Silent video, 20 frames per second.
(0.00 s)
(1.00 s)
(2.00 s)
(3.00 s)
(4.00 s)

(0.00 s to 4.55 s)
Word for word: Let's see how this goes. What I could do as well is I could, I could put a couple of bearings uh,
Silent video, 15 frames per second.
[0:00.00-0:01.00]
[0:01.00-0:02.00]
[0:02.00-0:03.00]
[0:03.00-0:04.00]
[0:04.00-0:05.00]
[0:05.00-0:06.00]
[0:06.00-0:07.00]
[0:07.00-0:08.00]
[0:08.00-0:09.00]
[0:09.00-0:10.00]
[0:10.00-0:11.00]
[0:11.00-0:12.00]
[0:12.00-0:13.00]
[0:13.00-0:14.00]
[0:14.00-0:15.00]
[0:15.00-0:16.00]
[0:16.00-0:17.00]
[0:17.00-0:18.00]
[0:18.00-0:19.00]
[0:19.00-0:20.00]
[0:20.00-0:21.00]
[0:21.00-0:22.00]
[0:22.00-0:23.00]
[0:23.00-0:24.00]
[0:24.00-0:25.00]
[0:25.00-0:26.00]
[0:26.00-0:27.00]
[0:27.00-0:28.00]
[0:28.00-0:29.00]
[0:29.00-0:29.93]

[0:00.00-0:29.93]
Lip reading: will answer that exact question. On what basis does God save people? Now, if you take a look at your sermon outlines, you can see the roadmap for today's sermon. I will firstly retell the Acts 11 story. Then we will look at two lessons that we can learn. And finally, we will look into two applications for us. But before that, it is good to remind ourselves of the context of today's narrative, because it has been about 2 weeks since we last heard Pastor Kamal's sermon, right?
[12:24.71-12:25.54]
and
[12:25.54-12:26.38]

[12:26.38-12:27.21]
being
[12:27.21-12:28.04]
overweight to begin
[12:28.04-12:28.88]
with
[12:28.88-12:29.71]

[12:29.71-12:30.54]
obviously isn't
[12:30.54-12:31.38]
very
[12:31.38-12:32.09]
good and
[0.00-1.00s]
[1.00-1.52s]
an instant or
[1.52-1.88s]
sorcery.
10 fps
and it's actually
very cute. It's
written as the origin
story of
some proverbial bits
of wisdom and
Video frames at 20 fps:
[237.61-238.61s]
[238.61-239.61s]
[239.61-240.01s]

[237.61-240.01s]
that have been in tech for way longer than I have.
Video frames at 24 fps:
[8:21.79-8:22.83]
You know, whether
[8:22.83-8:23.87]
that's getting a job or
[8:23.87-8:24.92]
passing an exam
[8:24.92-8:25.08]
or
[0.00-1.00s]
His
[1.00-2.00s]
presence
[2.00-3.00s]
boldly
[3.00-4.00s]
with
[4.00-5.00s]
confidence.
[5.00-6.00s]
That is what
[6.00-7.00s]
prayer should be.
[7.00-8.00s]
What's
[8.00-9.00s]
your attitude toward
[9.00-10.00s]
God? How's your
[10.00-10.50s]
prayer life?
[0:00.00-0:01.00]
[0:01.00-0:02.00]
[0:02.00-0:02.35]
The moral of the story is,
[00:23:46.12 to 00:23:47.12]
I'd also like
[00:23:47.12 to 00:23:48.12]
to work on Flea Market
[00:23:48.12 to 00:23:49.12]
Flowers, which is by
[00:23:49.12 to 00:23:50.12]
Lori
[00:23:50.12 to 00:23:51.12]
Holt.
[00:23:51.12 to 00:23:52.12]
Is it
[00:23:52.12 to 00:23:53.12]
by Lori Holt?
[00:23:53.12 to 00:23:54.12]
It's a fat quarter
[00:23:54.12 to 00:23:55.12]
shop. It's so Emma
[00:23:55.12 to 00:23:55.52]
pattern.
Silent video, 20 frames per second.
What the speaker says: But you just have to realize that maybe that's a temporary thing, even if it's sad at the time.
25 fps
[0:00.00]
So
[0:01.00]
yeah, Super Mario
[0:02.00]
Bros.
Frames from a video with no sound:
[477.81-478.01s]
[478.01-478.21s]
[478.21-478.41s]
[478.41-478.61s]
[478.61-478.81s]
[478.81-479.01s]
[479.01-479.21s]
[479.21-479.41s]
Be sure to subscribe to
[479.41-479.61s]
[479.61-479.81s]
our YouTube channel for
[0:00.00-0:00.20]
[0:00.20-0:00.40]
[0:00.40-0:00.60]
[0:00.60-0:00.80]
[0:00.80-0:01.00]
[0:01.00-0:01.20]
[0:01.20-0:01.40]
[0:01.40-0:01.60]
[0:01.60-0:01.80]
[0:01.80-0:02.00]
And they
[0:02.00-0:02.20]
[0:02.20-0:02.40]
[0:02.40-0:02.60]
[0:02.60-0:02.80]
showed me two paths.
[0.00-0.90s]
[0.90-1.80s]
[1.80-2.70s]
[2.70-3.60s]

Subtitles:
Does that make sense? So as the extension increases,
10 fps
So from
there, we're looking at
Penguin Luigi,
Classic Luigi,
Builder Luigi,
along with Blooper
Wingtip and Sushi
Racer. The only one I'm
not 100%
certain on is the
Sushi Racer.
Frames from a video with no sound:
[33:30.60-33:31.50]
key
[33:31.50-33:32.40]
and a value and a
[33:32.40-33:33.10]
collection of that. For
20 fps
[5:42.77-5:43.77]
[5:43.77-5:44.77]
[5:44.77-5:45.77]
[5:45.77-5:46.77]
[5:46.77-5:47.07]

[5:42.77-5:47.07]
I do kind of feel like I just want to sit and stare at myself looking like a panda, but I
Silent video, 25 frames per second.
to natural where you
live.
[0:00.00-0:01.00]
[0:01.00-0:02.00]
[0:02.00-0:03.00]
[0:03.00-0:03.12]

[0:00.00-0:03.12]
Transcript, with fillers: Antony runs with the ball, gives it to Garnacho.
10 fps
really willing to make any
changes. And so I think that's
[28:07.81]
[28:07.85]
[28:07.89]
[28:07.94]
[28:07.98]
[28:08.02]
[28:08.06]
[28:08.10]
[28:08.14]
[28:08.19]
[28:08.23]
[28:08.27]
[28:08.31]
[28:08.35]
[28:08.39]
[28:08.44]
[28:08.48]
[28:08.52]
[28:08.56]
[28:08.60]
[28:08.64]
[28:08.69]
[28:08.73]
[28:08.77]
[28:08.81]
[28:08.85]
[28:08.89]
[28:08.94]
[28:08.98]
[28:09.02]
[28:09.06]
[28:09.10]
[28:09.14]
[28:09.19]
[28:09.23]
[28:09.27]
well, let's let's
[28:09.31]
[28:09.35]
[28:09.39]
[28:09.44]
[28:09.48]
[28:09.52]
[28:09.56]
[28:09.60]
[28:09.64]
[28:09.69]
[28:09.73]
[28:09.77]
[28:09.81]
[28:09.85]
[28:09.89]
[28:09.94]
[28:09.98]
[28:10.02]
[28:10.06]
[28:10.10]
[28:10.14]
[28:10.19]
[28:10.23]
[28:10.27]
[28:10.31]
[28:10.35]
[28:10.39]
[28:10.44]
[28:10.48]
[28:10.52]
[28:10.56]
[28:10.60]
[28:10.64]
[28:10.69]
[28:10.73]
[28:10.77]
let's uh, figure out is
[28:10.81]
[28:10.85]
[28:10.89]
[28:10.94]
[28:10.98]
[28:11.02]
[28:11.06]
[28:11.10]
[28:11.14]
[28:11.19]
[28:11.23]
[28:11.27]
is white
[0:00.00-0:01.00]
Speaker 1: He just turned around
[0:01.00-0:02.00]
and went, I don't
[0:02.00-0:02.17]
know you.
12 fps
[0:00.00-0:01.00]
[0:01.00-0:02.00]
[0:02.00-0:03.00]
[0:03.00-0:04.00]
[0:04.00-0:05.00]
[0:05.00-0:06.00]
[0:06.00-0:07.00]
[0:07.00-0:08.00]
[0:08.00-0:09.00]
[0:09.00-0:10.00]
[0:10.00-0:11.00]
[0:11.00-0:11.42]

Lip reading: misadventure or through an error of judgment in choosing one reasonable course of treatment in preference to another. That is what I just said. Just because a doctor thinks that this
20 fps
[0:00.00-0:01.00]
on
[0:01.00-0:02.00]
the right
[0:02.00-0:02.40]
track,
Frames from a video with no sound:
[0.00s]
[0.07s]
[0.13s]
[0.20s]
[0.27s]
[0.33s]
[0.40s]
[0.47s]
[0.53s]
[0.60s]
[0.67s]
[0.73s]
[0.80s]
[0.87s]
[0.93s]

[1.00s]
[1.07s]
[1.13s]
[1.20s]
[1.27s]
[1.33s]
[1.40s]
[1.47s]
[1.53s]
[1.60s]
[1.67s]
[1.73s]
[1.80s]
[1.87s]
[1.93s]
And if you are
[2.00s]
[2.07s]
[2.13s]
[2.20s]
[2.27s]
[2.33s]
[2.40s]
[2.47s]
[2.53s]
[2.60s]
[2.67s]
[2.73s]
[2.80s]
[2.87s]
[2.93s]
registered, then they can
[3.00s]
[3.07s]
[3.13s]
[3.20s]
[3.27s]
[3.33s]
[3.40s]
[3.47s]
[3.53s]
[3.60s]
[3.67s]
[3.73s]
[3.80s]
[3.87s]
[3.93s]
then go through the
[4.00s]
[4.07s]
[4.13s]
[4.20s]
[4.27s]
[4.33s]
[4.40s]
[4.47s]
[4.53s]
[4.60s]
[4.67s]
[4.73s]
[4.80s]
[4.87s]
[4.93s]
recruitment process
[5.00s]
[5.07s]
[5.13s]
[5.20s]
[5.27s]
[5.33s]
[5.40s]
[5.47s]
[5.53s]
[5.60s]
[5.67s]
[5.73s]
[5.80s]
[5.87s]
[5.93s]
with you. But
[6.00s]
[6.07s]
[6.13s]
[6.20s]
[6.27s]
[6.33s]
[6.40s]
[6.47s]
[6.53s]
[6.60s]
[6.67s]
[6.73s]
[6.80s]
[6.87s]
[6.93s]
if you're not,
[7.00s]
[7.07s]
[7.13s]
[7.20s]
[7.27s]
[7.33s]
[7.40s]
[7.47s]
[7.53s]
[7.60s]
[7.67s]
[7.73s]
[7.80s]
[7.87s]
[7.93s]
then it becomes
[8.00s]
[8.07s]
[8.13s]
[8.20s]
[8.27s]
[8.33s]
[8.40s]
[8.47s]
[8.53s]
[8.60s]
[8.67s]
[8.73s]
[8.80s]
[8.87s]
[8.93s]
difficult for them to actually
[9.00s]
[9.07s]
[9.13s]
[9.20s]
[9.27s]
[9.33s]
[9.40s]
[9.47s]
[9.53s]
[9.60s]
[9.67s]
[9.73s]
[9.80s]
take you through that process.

***

### Task directions
Exactly as written, please reproduce the lines from the first line of the data to the line containing "[0:23.00-0:24.00]", inclusive, and nothing else.

### Exercise output
Silent video, 20 frames per second.
(0.00 s)
(1.00 s)
(2.00 s)
(3.00 s)
(4.00 s)

(0.00 s to 4.55 s)
Word for word: Let's see how this goes. What I could do as well is I could, I could put a couple of bearings uh,
Silent video, 15 frames per second.
[0:00.00-0:01.00]
[0:01.00-0:02.00]
[0:02.00-0:03.00]
[0:03.00-0:04.00]
[0:04.00-0:05.00]
[0:05.00-0:06.00]
[0:06.00-0:07.00]
[0:07.00-0:08.00]
[0:08.00-0:09.00]
[0:09.00-0:10.00]
[0:10.00-0:11.00]
[0:11.00-0:12.00]
[0:12.00-0:13.00]
[0:13.00-0:14.00]
[0:14.00-0:15.00]
[0:15.00-0:16.00]
[0:16.00-0:17.00]
[0:17.00-0:18.00]
[0:18.00-0:19.00]
[0:19.00-0:20.00]
[0:20.00-0:21.00]
[0:21.00-0:22.00]
[0:22.00-0:23.00]
[0:23.00-0:24.00]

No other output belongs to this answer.